I am learning how to build a sequence-to-sequence model from a variety of sources and many of them show the input to a GRU unit to be an iteration over a sequence, for instance a series of one-hot encoded words in a sentence, alongside a hidden state that updates at each pass. Here is one of the tutorials I am referring to.
I am trying to replicate this in batch training but I am a bit confused by the documentation for GRUs. Given that we train RNNs by iterating through each token in a sequence, when would the sequence length ever be greater than one?
My data is fashioned such that batches are fed into the encoder in chunks [batch_size, maximum_token_length, num_features/one_hot_labels], and having batch_first = True on the GRUs.
Given this, what would be the difference between these two blocks of code?
for i in range(max_input_length):
latent, hidden = encoder(this_batch[:,i,:].reshape(batch_size,1, feature_size), hidden)
#vs
latent, hidden = encoder(this_batch, hidden)

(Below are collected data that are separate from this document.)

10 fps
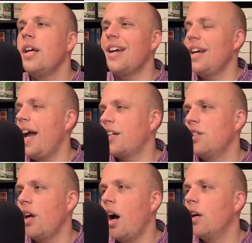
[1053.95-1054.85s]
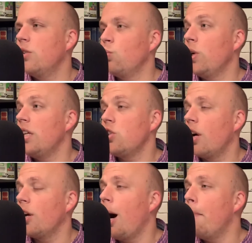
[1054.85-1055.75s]
connect with each
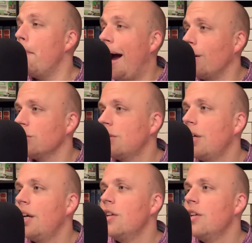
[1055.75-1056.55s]
other about.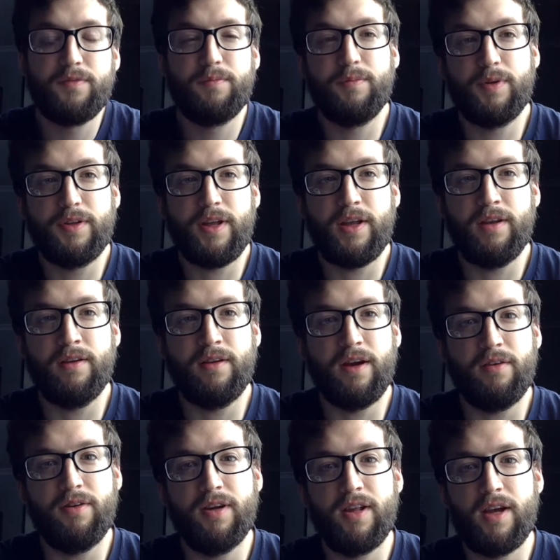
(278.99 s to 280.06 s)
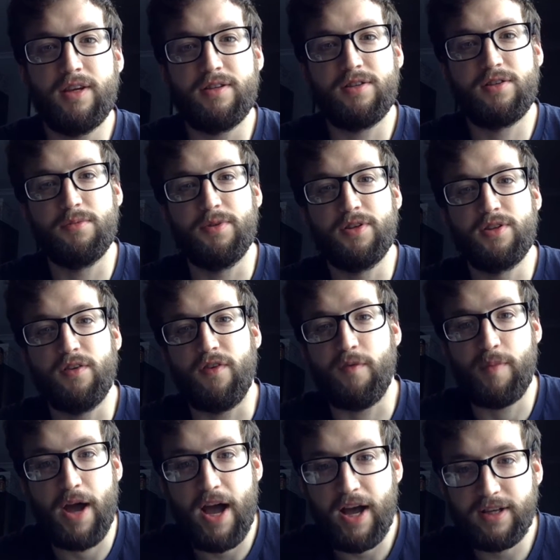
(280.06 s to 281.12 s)
but then I realised that some of the stuff I
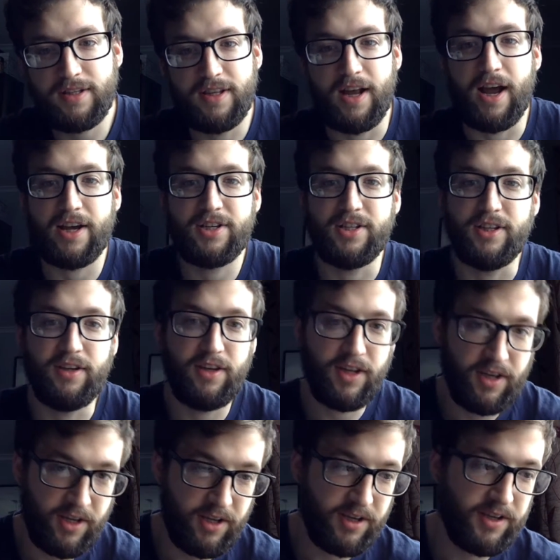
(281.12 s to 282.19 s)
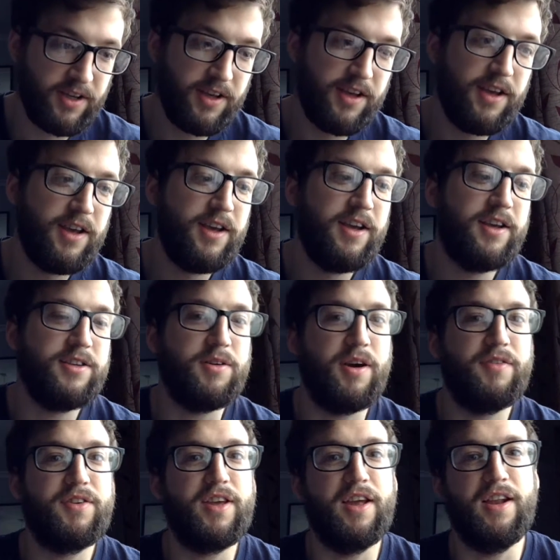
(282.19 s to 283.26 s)
packed that I actually need, so I
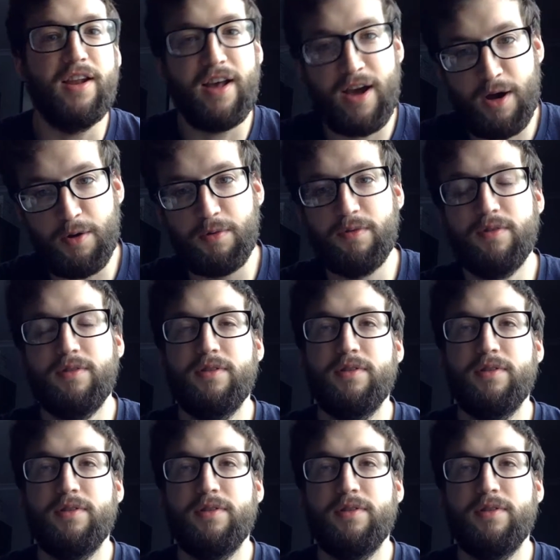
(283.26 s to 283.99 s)
have to get it out,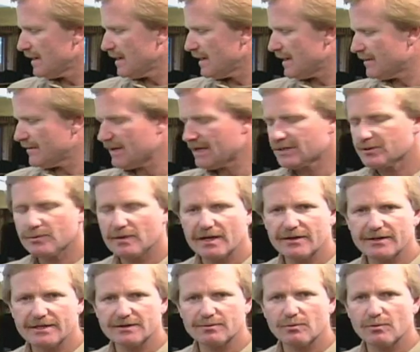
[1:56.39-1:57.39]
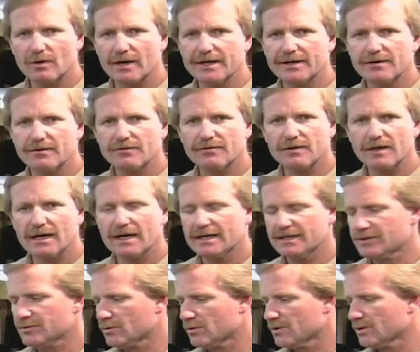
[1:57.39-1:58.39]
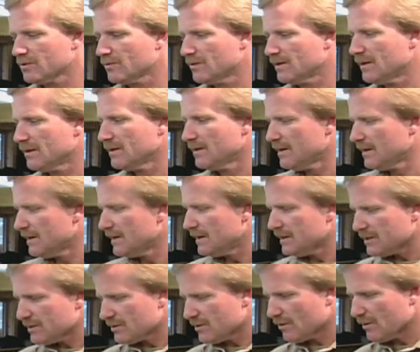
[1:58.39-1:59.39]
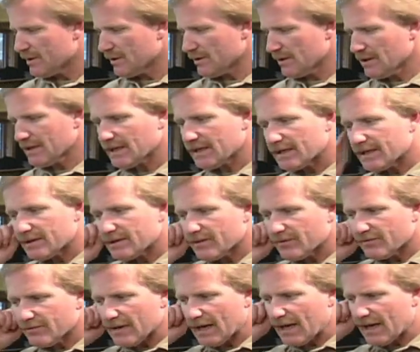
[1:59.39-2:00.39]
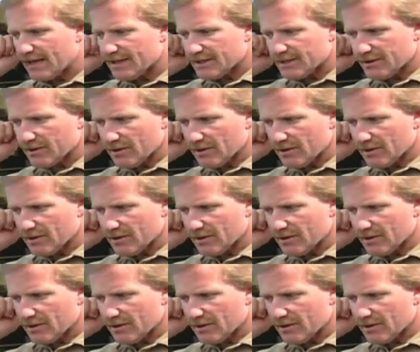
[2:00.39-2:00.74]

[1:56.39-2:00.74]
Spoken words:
and that's why these brighter flies work well. So when you're looking at the flies and you're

Does the GRU just iterate through the sequence as I would with the for loop? Clearly this is the case when comparing output values from both methods. Why use one versus another?
Here is my yet-so-far unsuccessful training loop for an autoencoder with some notes to my thought process. The loss decreases incredibly slowly despite running on a GPU with a batch size of 32.
Am I fundamentally misunderstanding here or am I being impatient with training time? I’m getting meaningless reconstructions of sequences. I’m not sure if passing the latent representation from the encoder into the decoder at each time step is correct, and I am presuming the blank initialized hidden state would represent the token.
Any thoughts or help would be greatly appreciated! Thanks a lot.